Algunos días feriados, acudo a Victoria a comer con mi mujer. Buenos menús a un precio asequible. Totalmente correcto el vino y su servicio, auspiciado por uno de los mejores sommelier de la región.
Luego el postre, el chupito de aguardiente y el cigarrillo en el parquecito, al lado de la canalizada rambla, contemplando los colores de las bocas subterráneas de recogida de basura. Me acuerdo de los gatos callejeros, de aquel Don Gato de los dibujos animados, que usaba corbata y que vivía en un cubo metálico, y del patrullero Matute. ¿Dónde buscaran ahora sus raspas y su ración los gatos callejeros? ¿Los gatos...? ¿Es que no hay seres humanos que también rebuscan en la basura? Quizás los colilleros ahora lo tengan más fácil porque habrá más abundancia de colillas en la calle.
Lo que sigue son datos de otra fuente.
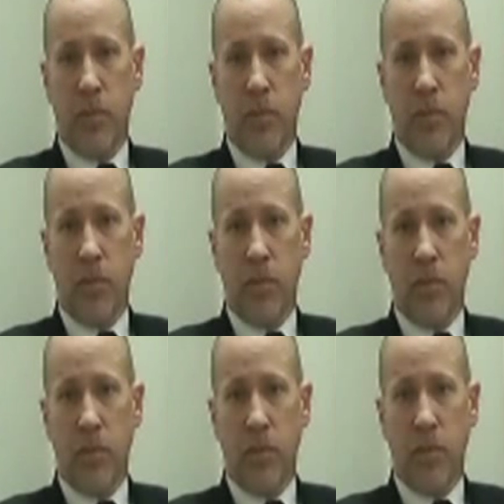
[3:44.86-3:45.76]
way,
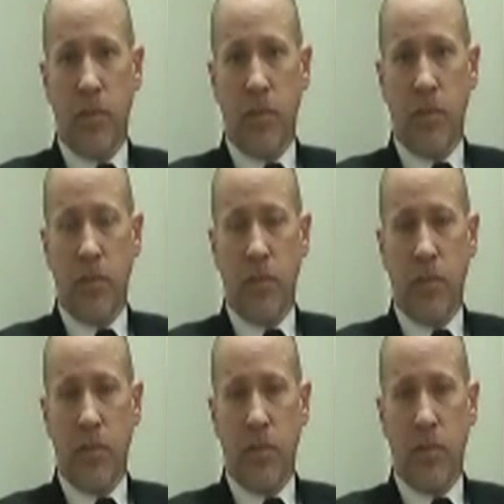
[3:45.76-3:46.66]
can you be sure
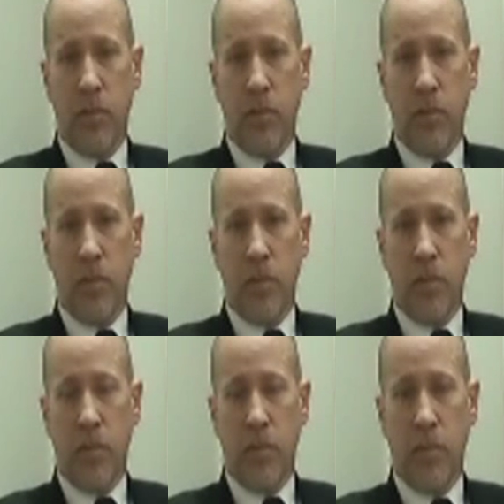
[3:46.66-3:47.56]
there's
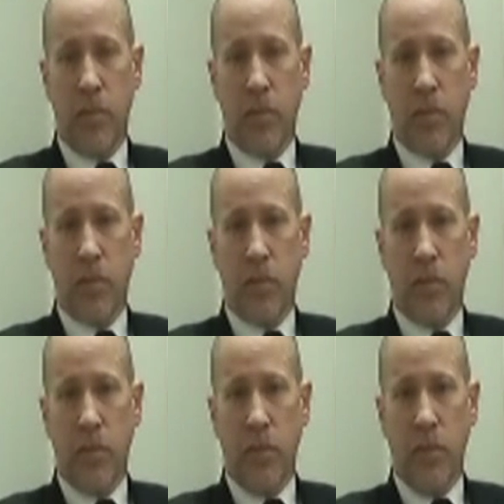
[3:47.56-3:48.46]
medicine still inside that
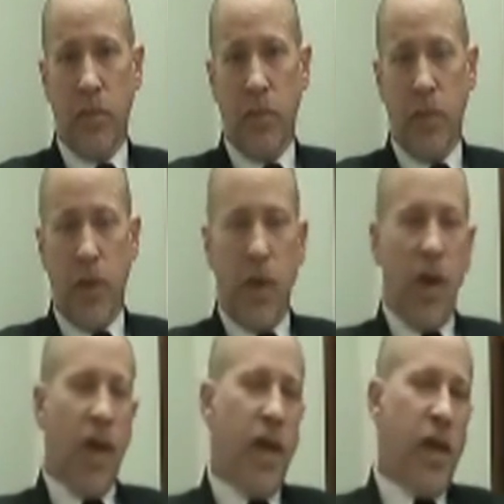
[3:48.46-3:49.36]
inhaler?
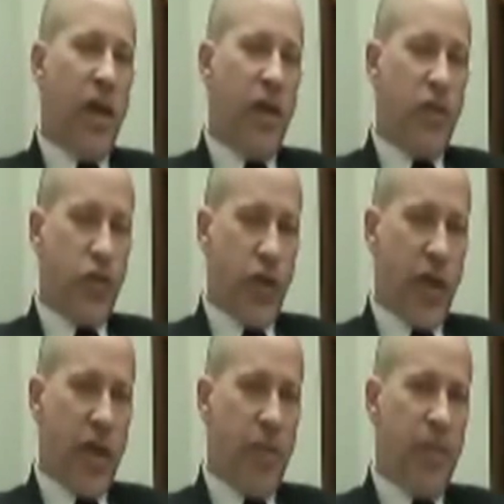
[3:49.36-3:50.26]
It's tricky.
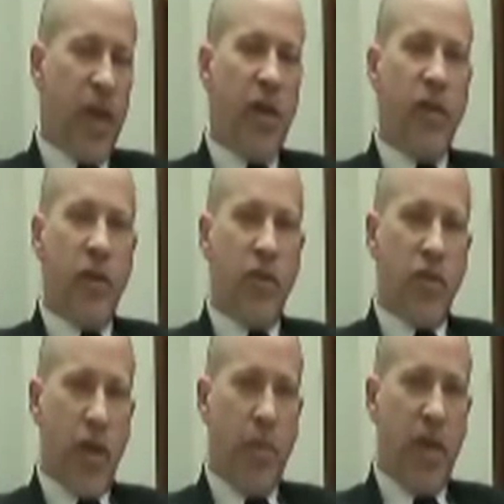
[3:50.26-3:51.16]
There are some
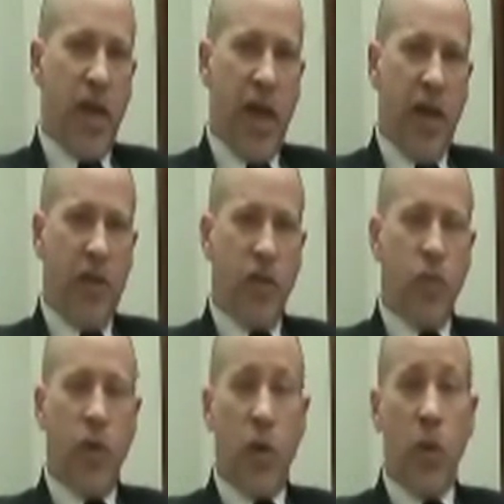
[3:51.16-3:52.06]
inhalers
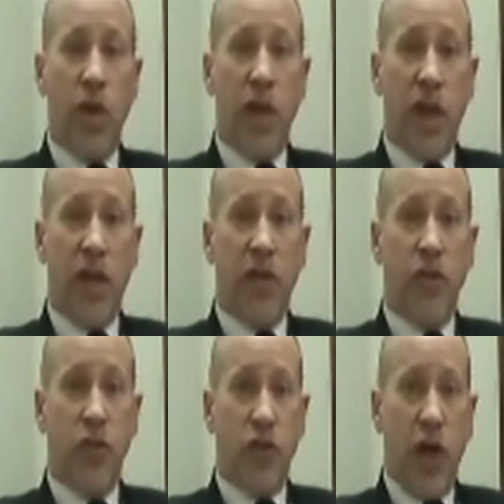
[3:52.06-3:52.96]
where we can
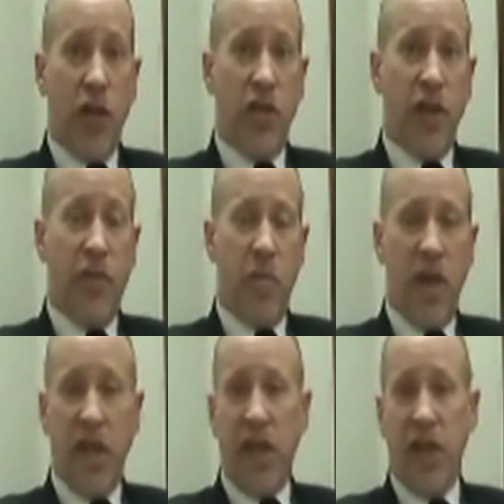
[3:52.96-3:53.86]
judge if a
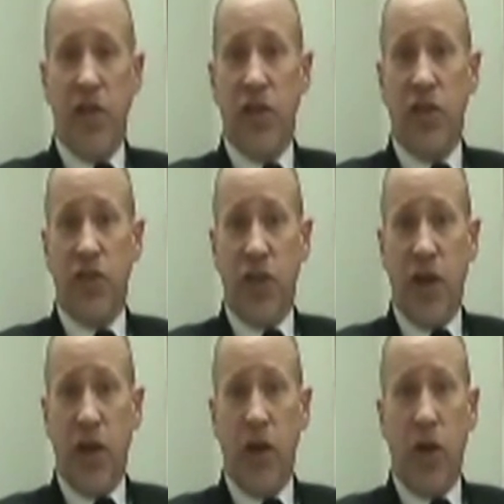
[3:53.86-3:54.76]
medication is
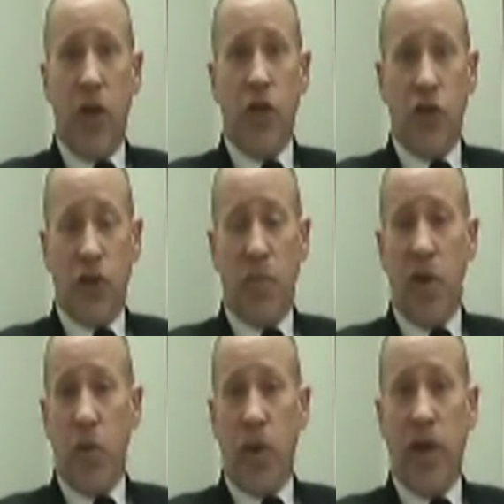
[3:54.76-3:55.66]
there just by the
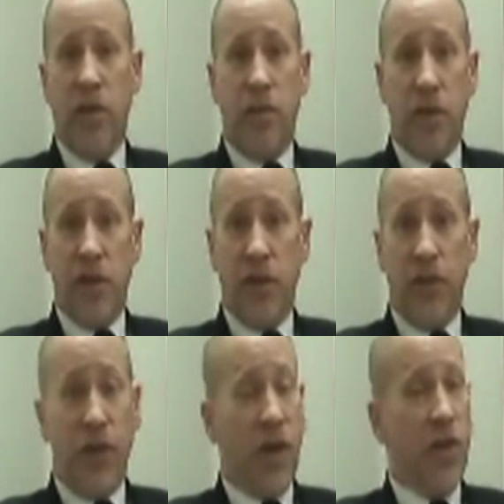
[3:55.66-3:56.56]
way it feels.
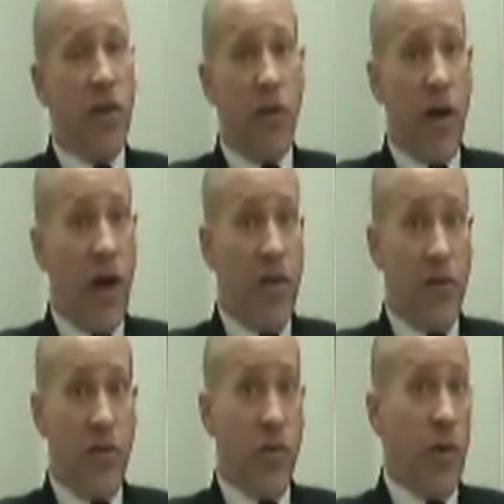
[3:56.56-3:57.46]
There are others
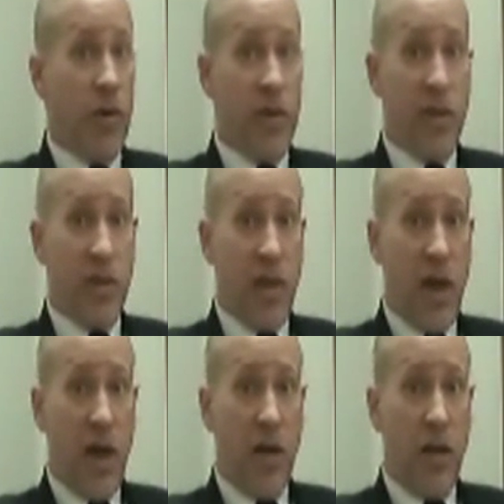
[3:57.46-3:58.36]
where it does not.
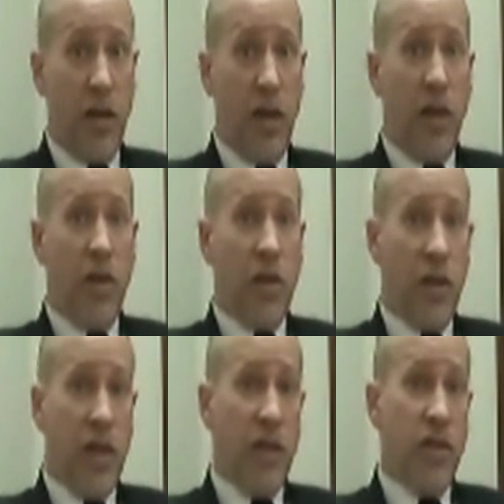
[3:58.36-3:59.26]
You
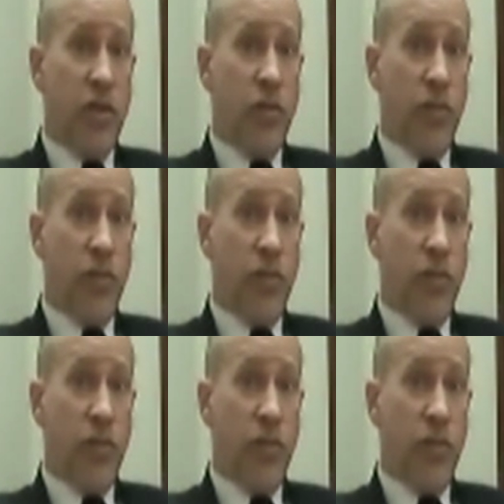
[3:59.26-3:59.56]
need to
Acogedor rincón de la calle Salzillo, en Santo Ángel, junto a El Charco y junto a Willow. Sitio del café burgués de los domingos por la mañana o del aperitivo familiar y lugar conflictivo para fumar. Enfrente el Colegio Público, el de la música carcelaria de los recreos del que una vez conté. A la espalda, el triste corralito infantil, con algún tobogán y algún columpio. Pero creo que las distancias legales están salvaguardadas. En el rincón, la pared de ladrillo visto, da entrada al gimnasio adonde se va a quemar calorías y a quemar monotonía. Y ¿por qué no prohiben también fumar junto a los gimnasios que son lugares saludables? Pero en fin, creo que el humo nicotínico contrarresta el sudor de los cuerpos aeróbicos y danzantes y el olor a la embrocación final.
Y termino con la grácil curva de la Carretera de Santa Catalina dispuesta a remontar el puente de El Reguerón. Café en el Bar Marilín donde aún te dan un encendedor con propaganda de la casa para que te vayas a la acera a encender el cigarrillo. Enfrente la carpa de la compra venta de coches. Va mal el negocio, parece ser. El sueño de varias generaciones vuelve a ser objeto del deseo. Ahora el sol se levantará poco más y la bruma posiblemente no se quite de las faldas de la Costera Sur. Al final humo, polvo en el viento.